- LISTED RECORDS:

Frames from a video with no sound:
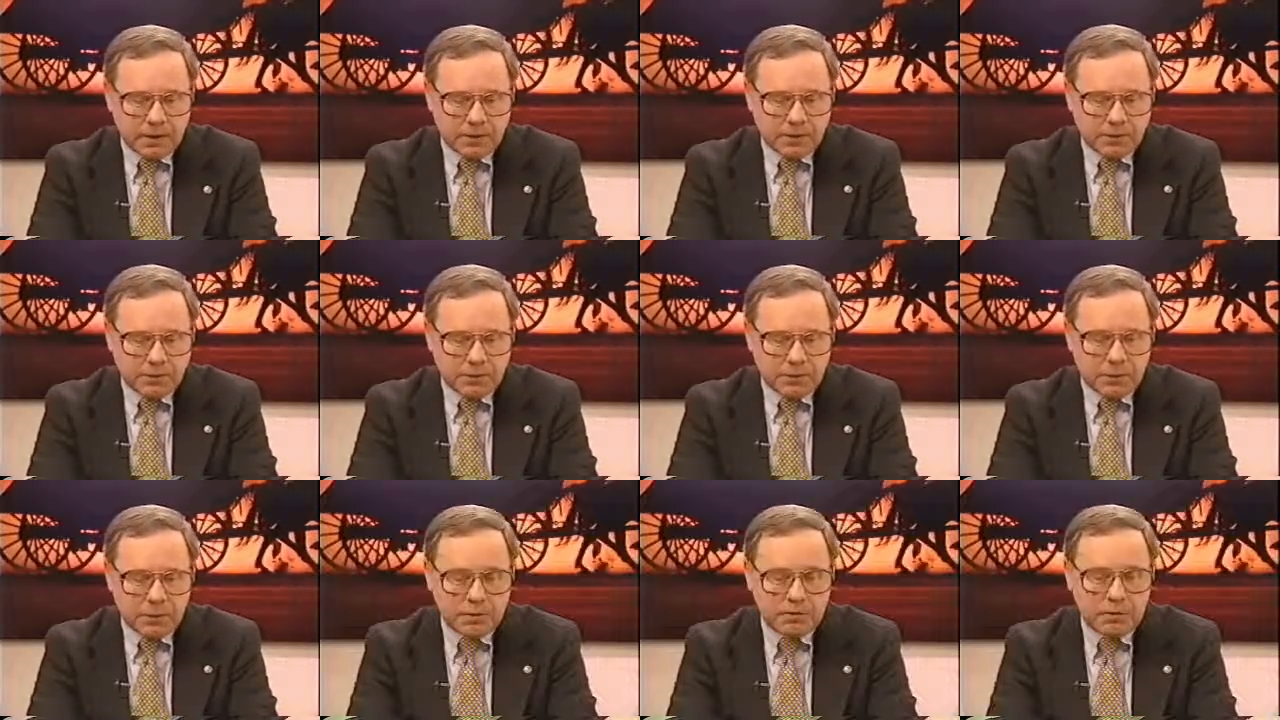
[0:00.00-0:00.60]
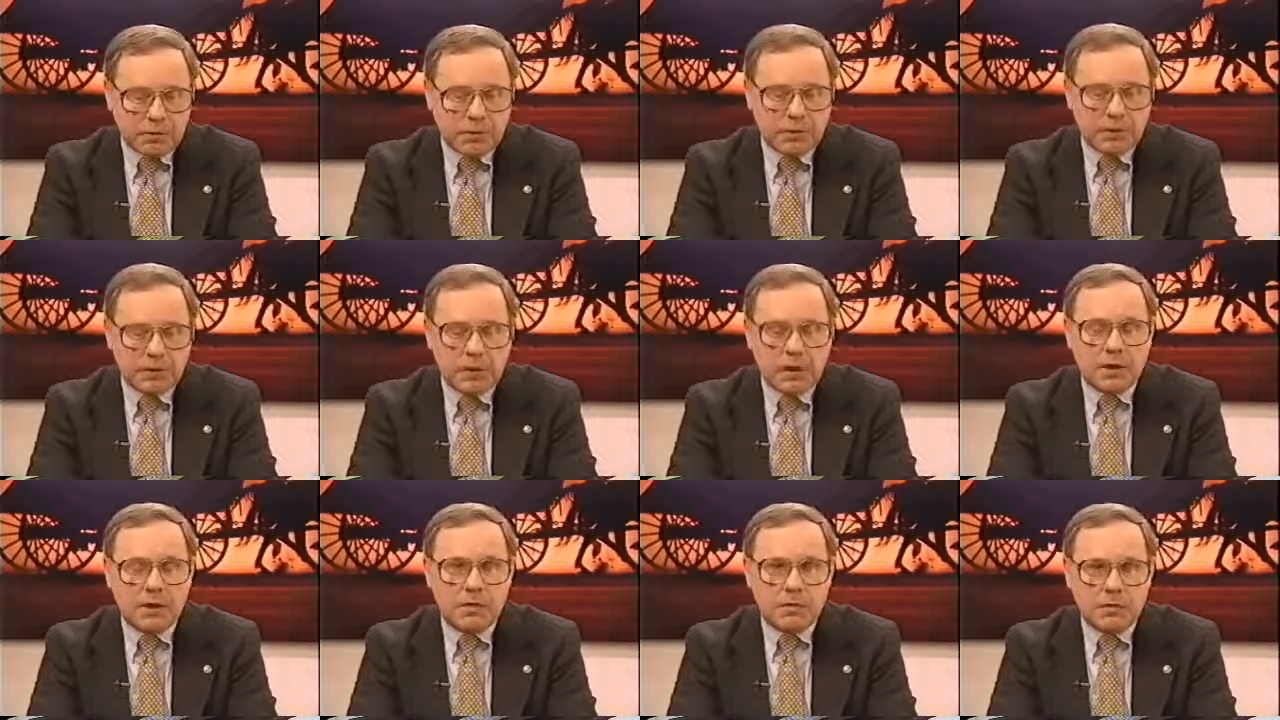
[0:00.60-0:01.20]
So your very
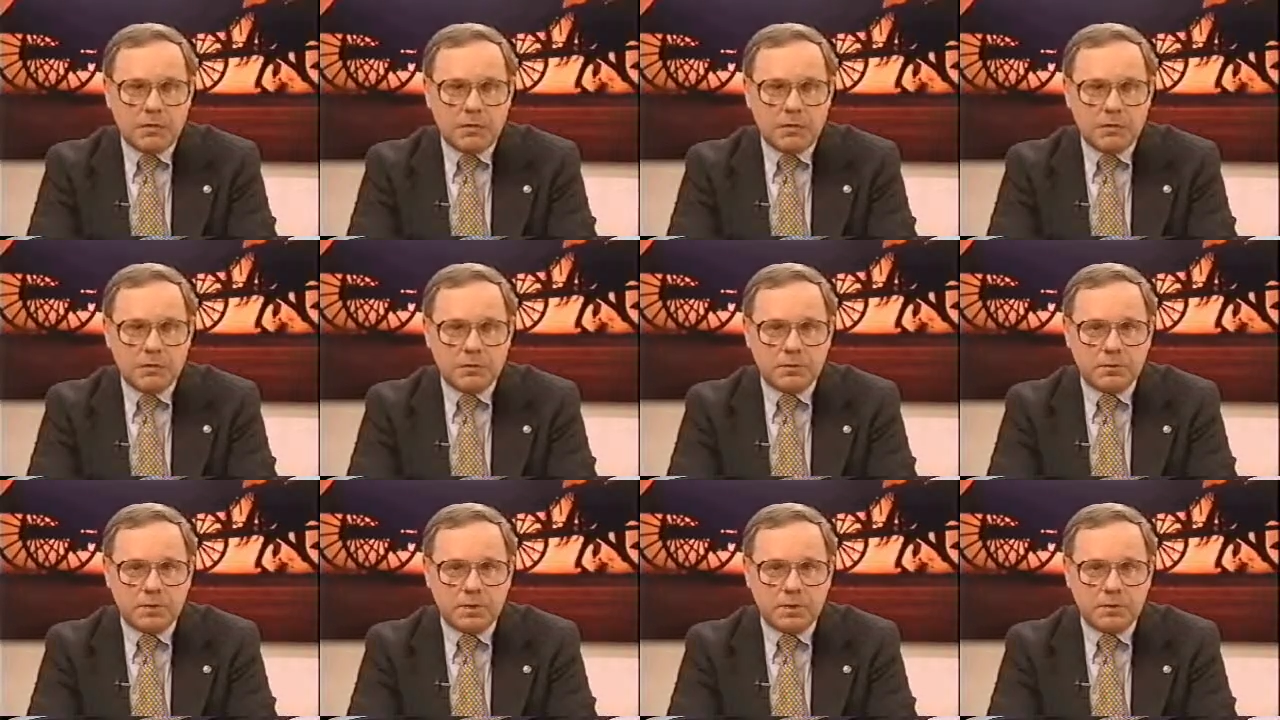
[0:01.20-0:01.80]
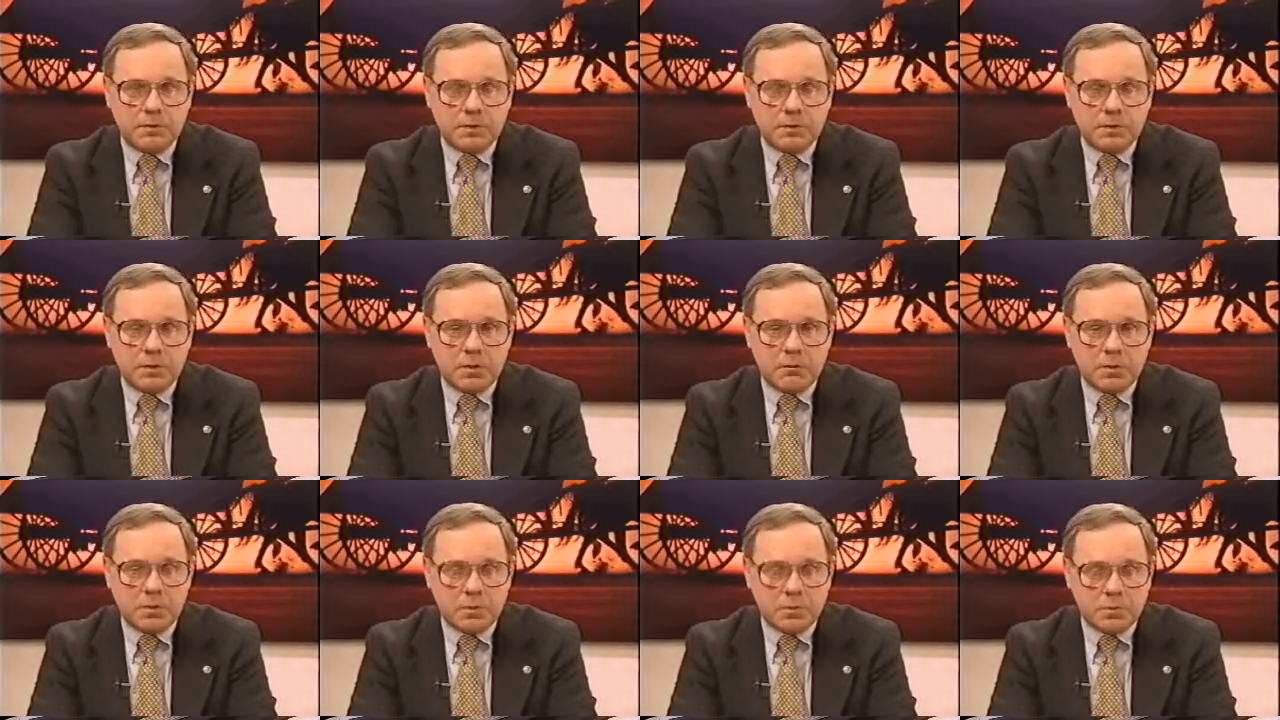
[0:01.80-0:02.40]
acknowledgement of their spending some of
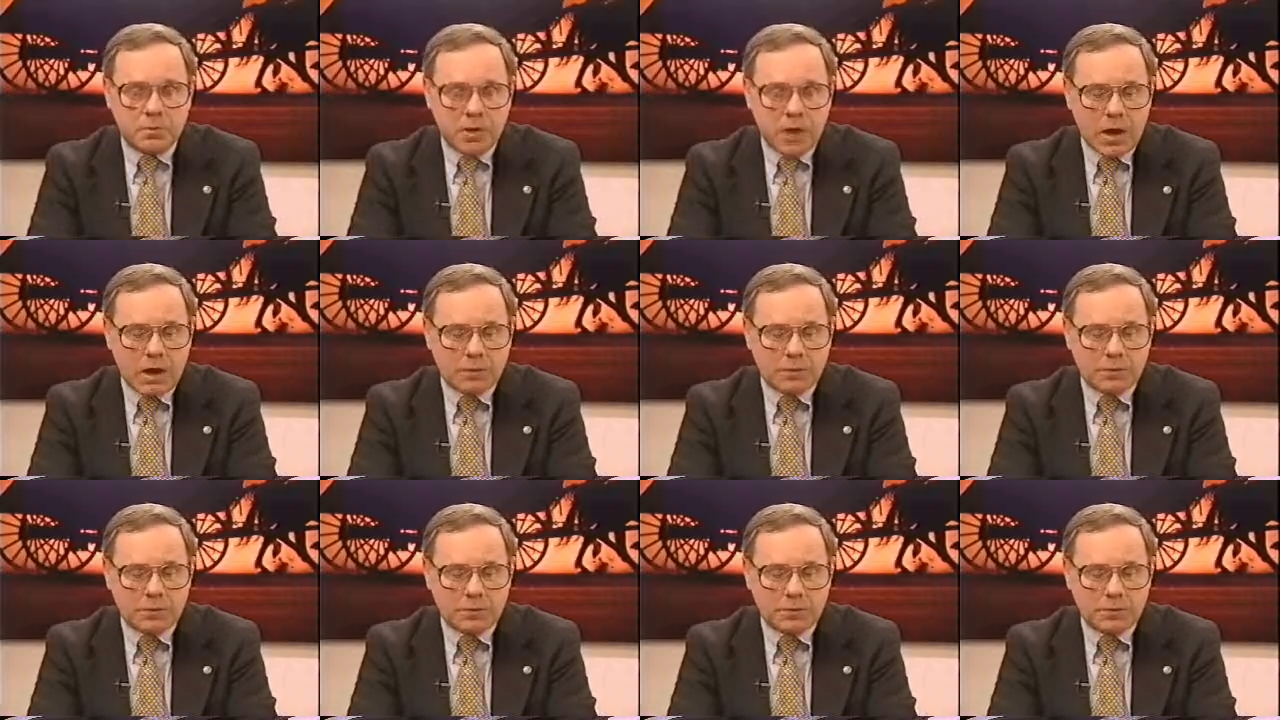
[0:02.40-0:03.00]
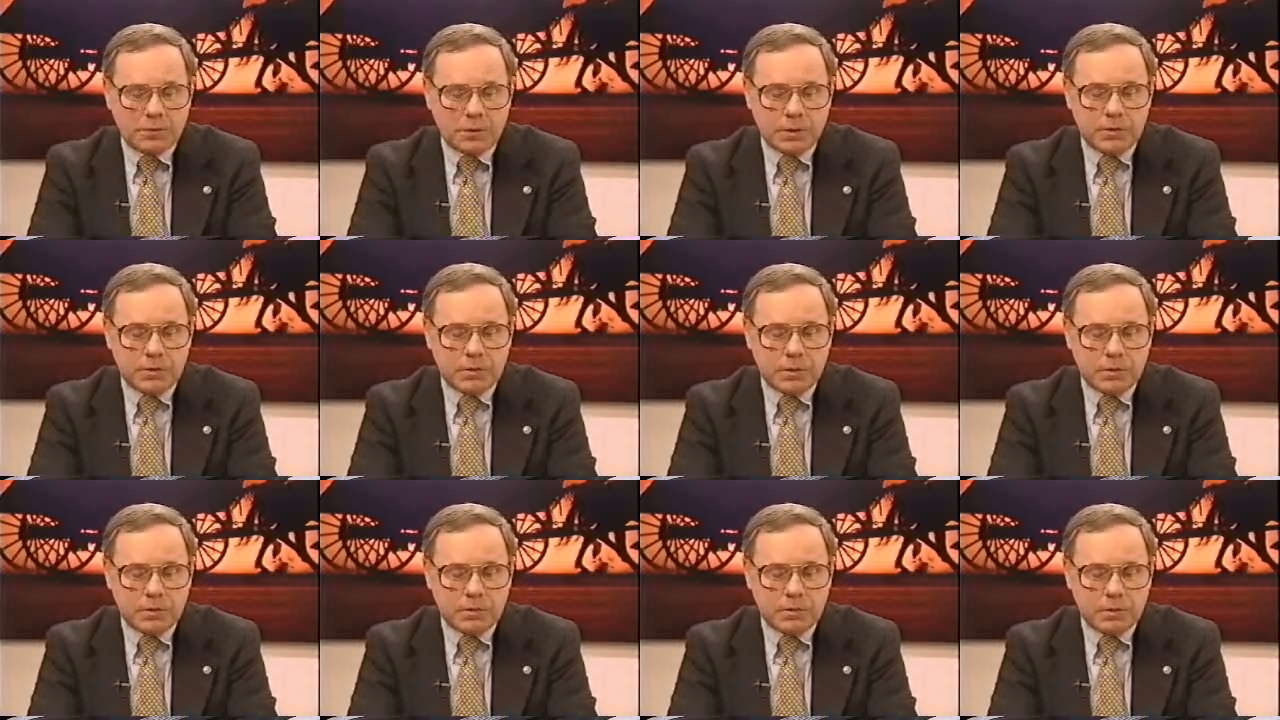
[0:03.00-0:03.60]
their billable hours with
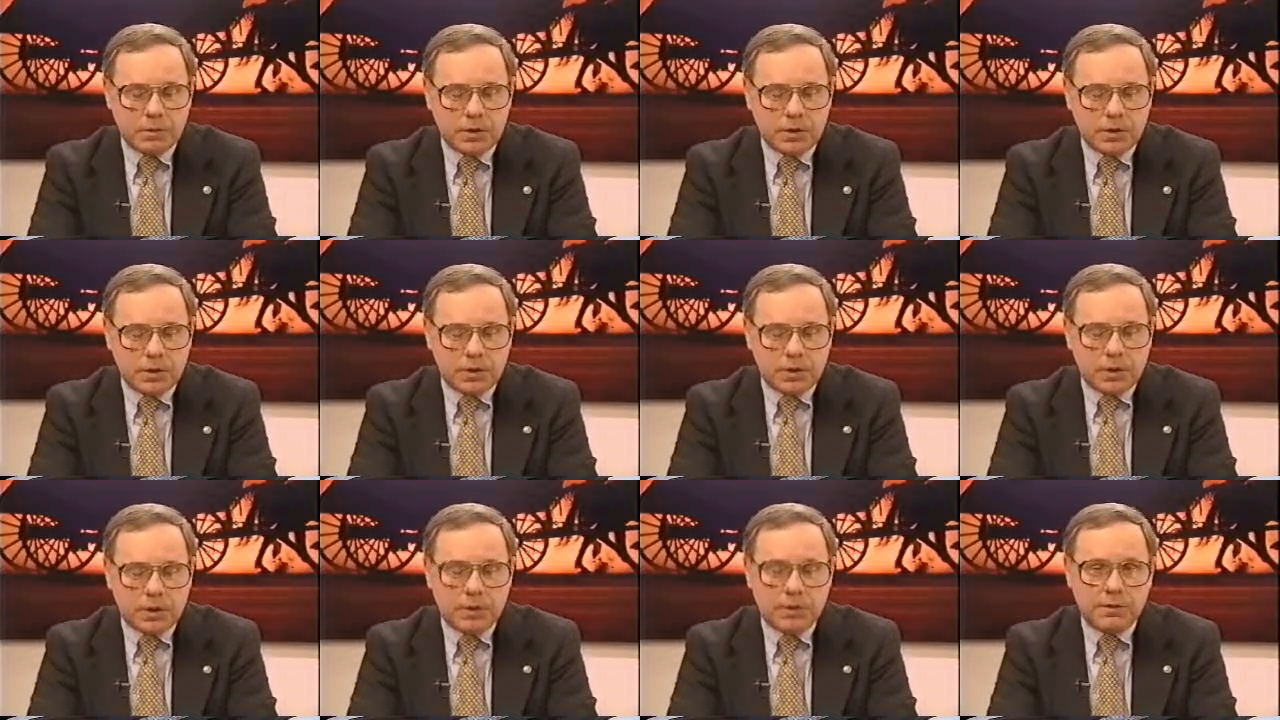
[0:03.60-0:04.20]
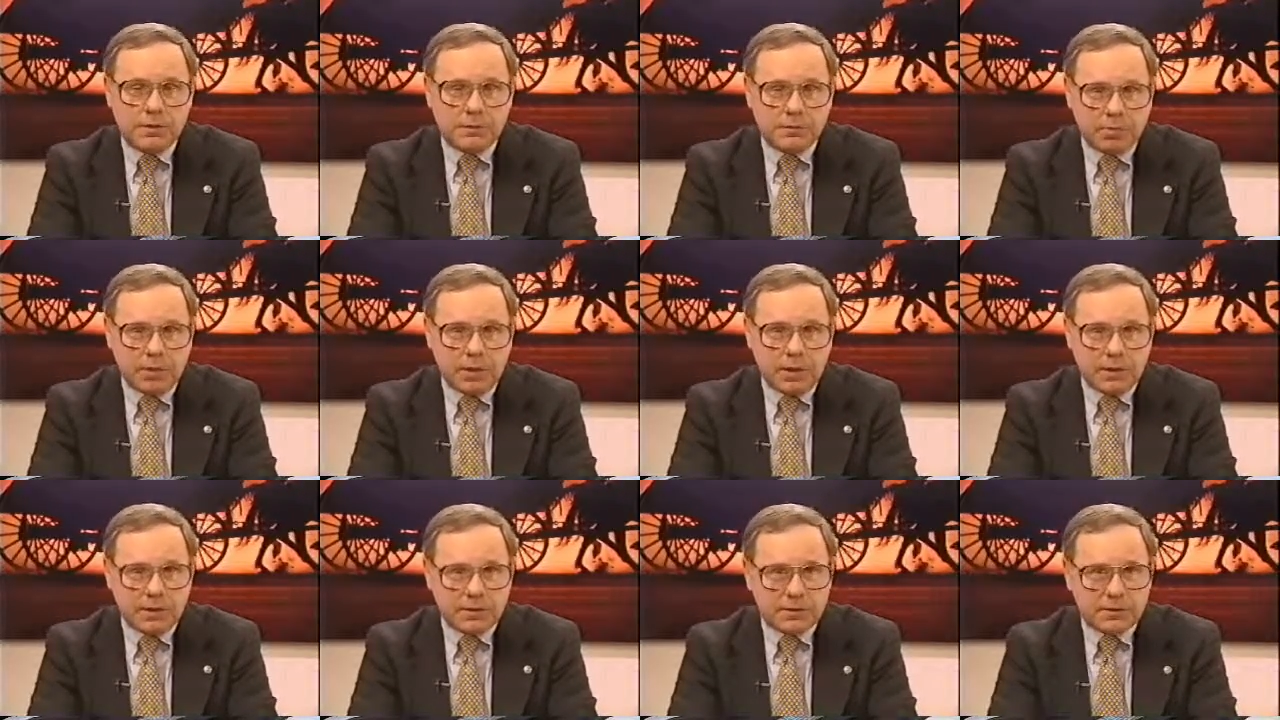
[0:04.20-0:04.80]
you is a
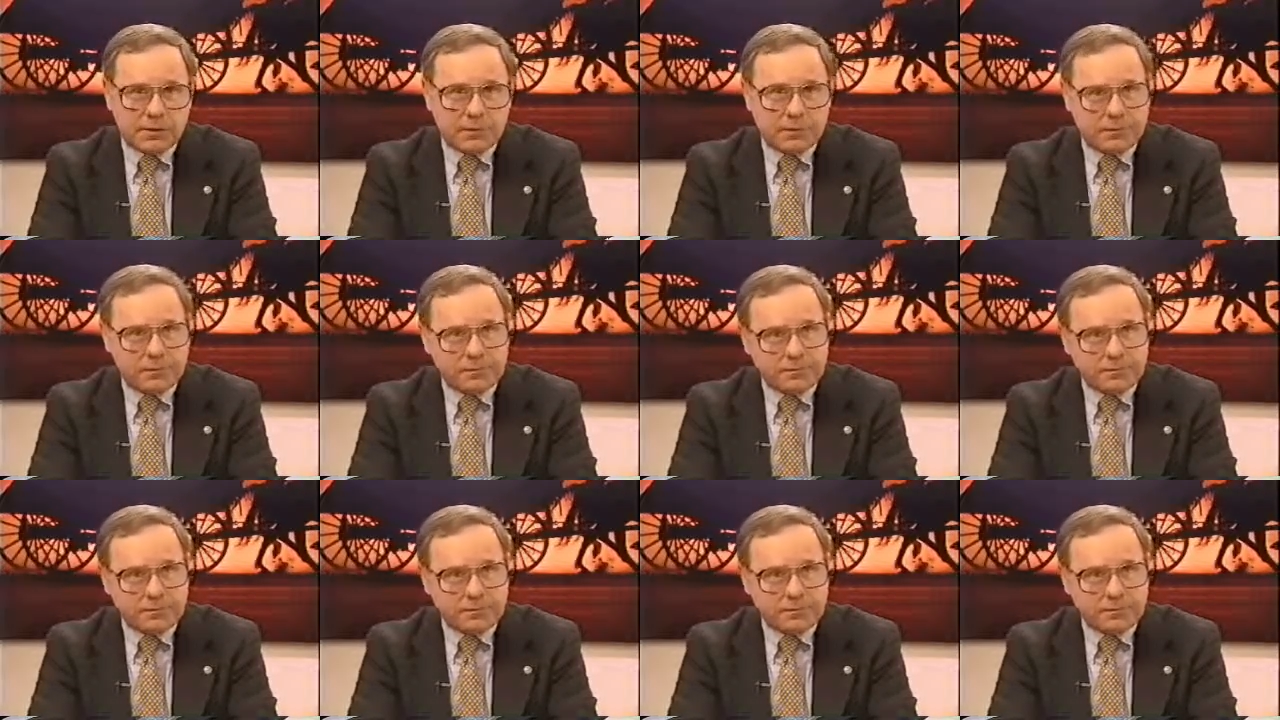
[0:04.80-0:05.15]
plus.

- TASK BRIEF: Nothing but an exact repeat of the records, pictures excluded, belongs in the answer.

- COMPLETED TASK:
Frames from a video with no sound:
[0:00.00-0:00.60]
[0:00.60-0:01.20]
So your very
[0:01.20-0:01.80]
[0:01.80-0:02.40]
acknowledgement of their spending some of
[0:02.40-0:03.00]
[0:03.00-0:03.60]
their billable hours with
[0:03.60-0:04.20]
[0:04.20-0:04.80]
you is a
[0:04.80-0:05.15]
plus.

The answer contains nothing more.